Critics say pitching masks and other plastics as biodegradable is an irresponsible marketing tactic that could encourage littering. And even with additives to make them biodegradable, masks can still produce microplastics if they simply break down into small pieces but stick around, says David Newman, managing director of the Bio-based and Biodegradable Industries Association, a U.K. industry lobbying group.
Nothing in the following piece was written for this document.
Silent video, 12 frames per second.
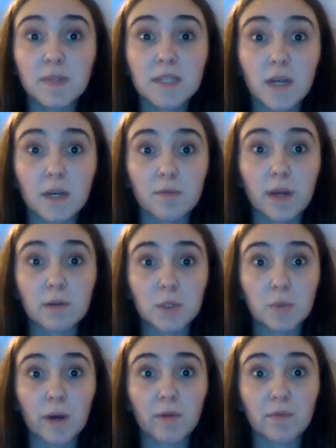be done around
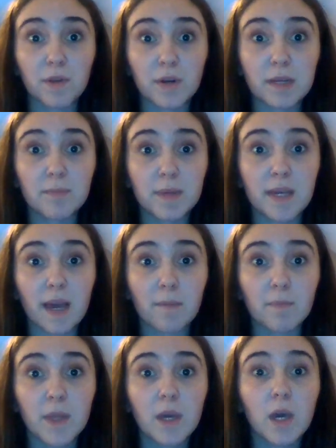12:30 p.m.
Those concerns haven’t stopped entrepreneurs worldwide from trying new ideas, including finding solutions for masks that might end up as litter. A Dutch company called Marie Bee Bloom sells rice paper masks with hundreds of flower seeds pressed between the layers. If they end up in a park or a flower pot, the paper soon disintegrates, allowing the seeds to sprout. Marie Bee Bloom’s staff of 30 has made about 70,000 masks this year—by hand—which are sold for about €2.6 ($3) each across Europe. Although the masks don’t have medical certification, that’s in the works, says Marianne de Groot-Pons, the graphic artist who started the company. “Nobody wanted to wear masks, they were being littered on the streets, and I wanted to change the story and message around masks,” she says. “The masks we have to wear can turn into something beautiful that’s good for the planet.”

Indian startups have also adopted the idea, putting seeds of tomatoes, okra, and other vegetables into face coverings made from recycled cloth—though some critics say there’s a risk of seeding invasive species if the masks hitch a ride on an airplane. De Groot-Pons insists her seeds aren’t invasive, just ordinary blooms such as poppies, corn flowers, and petunias.

In Vietnam, ShoeX, a footwear manufacturer-turned-mask maker, sells what it bills as the world’s first face covering made from coffee. The mask features woven coffee yarn for its outer layer and a biodegradable filter made with coffee beans and silver nanotechnology. In Florida, Elo Industries Inc. sells a disposable mask it says is made from bioplastics including corn and cassava. And in the U.K., the Pure Option website carries masks made from corn-based plastic and sustainable paper.

“We need masks to be reusable where possible, but many of us will still use and prefer disposable ones,” says Yeen Seen Ng, founder of think tank Centre for Research, Advisory and Technology, which advises Southeast Asian governments on sustainability plans. “We need biodegradable mask innovation and technologies to tackle the pollution challenge.”

 

BOTTOM LINE - An estimated 1.6 billion disposable masks ended up in the world’s seas in 2020. So the face coverings could join plastic bags and bottles as major global waste threats.